I am convinced that this extravagant dressing up tendency, like the allied tendency to unkemptness, is only another of the many forms in which the capricious child spirit which rules our most emotional dreams is trying also to dominate the critical, diligent, constructive man-spirit of waking life, without which the poet is lost beyond recovery. Shelley was a great poet not because he enjoyed sailing paper boats on the Serpentine but because, in spite of this infantile preference he had schooled his mind to hard thinking on the philosophical and political questions of the day and had made friends among men of intellect and sophistication.
It is from considerations rather similar to these that I have given this book a plain heading and restrained my fancy from elaborating a gay seventeenth-century title or sub-title:—“A Broad-side from Parnassus,” “The Mustard Tart,” “Pebbles to Crack Your Teeth,” or “Have at you, Professor Gargoyle!” But I am afraid that extravagance has broken down my determination to write soberly, on almost every page. And ... no, the question of the psychology of poetesses is too big for these covers and too thorny in argument.

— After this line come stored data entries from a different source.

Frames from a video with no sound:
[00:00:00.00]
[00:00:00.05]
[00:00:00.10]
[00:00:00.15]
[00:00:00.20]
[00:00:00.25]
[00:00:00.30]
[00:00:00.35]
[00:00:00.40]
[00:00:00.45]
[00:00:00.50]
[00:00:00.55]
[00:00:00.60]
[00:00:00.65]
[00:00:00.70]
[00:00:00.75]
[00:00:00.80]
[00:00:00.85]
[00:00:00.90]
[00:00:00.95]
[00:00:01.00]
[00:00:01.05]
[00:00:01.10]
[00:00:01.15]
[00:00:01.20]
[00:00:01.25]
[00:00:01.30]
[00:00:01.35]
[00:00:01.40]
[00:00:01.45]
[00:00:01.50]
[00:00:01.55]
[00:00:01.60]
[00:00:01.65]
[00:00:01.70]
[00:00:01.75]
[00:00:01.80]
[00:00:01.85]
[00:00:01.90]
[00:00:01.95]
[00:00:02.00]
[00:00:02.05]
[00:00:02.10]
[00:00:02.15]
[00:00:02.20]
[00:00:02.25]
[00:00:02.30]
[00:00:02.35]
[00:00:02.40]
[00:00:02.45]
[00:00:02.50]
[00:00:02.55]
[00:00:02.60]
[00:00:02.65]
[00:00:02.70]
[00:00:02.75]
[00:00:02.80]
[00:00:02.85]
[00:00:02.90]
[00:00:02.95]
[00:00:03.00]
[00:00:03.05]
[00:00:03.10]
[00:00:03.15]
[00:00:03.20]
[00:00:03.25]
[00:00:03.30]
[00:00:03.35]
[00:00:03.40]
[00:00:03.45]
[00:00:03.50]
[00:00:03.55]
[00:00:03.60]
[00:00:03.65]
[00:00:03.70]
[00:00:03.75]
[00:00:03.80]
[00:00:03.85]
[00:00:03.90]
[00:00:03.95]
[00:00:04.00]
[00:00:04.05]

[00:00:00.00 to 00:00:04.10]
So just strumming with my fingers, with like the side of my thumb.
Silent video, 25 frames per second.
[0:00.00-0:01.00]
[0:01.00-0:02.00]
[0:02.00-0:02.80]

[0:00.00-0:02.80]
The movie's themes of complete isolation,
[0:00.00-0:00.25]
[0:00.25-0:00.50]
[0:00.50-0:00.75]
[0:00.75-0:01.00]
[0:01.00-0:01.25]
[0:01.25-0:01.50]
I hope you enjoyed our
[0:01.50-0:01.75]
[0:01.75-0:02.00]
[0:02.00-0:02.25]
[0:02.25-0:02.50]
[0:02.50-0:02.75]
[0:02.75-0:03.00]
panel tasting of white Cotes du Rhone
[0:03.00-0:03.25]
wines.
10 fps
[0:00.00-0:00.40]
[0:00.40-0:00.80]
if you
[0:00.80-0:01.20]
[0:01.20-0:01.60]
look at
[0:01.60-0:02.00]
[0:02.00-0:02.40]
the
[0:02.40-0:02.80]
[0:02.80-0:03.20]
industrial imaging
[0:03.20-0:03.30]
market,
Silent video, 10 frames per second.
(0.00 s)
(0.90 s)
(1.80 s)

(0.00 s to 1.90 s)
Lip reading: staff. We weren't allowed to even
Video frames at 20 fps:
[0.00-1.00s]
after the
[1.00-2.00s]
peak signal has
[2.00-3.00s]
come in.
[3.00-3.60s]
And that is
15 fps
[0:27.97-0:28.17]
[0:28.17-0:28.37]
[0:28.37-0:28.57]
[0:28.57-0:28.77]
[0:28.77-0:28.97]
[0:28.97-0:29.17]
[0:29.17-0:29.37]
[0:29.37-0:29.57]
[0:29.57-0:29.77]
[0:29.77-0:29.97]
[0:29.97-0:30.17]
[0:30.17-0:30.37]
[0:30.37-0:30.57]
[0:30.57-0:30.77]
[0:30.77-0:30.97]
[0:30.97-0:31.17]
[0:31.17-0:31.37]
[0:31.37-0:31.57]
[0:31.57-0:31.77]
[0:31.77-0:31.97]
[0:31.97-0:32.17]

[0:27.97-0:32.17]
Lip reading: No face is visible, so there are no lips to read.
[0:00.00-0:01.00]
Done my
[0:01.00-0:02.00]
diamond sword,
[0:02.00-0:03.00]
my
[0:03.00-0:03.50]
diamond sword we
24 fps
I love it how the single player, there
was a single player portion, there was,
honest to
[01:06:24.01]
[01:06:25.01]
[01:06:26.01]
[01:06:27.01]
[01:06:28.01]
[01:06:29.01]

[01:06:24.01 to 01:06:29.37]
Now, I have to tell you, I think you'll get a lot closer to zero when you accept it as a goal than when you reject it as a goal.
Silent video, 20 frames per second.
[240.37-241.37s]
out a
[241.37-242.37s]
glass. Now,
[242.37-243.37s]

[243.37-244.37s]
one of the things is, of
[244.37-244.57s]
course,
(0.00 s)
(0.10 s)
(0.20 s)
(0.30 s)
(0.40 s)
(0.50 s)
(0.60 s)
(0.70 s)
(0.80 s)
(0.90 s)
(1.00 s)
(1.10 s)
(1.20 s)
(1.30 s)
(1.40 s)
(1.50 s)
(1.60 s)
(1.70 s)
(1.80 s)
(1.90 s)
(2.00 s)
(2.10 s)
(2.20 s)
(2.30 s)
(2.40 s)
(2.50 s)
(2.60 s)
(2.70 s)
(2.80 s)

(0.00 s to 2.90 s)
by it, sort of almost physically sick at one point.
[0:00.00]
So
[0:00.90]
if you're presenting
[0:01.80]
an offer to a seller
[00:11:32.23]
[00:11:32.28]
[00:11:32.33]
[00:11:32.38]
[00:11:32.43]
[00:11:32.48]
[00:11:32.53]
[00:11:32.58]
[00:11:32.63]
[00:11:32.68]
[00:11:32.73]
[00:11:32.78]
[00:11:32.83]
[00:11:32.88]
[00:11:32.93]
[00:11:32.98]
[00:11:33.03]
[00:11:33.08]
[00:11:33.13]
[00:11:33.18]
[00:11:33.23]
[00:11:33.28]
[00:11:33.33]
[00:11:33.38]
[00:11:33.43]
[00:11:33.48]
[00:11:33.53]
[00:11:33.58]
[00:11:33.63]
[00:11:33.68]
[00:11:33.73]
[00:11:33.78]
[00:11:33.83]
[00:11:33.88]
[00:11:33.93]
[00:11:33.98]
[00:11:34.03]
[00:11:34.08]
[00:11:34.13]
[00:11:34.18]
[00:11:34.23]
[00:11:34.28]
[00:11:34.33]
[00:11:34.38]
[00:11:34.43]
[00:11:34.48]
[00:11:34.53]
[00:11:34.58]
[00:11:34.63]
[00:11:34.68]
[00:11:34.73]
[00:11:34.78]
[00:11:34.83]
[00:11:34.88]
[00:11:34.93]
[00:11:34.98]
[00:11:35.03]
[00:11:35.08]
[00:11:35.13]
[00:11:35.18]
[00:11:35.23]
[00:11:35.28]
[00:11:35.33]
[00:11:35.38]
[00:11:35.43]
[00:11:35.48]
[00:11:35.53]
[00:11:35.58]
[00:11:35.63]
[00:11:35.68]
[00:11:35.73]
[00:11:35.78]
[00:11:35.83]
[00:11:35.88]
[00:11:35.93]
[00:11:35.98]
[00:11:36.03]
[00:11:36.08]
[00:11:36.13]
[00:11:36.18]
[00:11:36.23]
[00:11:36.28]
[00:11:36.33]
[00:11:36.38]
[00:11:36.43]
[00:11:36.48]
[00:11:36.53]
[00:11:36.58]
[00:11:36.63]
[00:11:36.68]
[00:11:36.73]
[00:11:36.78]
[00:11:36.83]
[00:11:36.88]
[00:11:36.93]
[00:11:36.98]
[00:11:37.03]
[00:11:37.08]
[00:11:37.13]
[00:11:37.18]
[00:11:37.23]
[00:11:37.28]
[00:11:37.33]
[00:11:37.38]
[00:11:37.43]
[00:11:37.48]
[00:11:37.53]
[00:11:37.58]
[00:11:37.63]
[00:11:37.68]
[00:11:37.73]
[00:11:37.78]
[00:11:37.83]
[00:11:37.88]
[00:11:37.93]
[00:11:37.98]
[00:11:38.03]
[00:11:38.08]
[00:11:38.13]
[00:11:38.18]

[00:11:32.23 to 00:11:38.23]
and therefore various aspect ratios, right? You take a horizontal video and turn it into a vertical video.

When psycho-analysis has provided more evidence on the difference between the symbolism of women’s dreams and men’s, there will be something to say worth saying. Meanwhile it can only be offered as a strong impression that the dreams of normally-sexed women are, by comparison with those of normally-sexed men, almost always of the same simple and self-centred nature as their poetry and their humour.
XII
CONNECTION OF POETRY AND HUMOUR
IT was no accident that gave Chaucer, Shakespeare and Keats a very sly sense of humour, because humour is surely only another product of the same process that makes poetry and poets—the reconciliation of incongruities.
When, for instance, Chaucer says that one of his Canterbury characters could trip and dance “after the schole of Oxenforde” he is saying two things:—
| I. | That Absalom thought he could dance well. |
| II. | That the professors of the University of Oxford are hardly the people from whom one would expect the most likely instruction in that art, |
and to point the joke he adds to “trip and dance” the absurd “and with his legges casten to and fro.” A sympathetic grin, as poets and other conjurors know, is the best possible bridge for a successful illusion. Coleridge was the first writer, so far as I know, to see the connection between poetry and humour, but his argument which uses the Irish Bull “I was a fine child but they changed me” to prove the analogy, trails off disappointingly.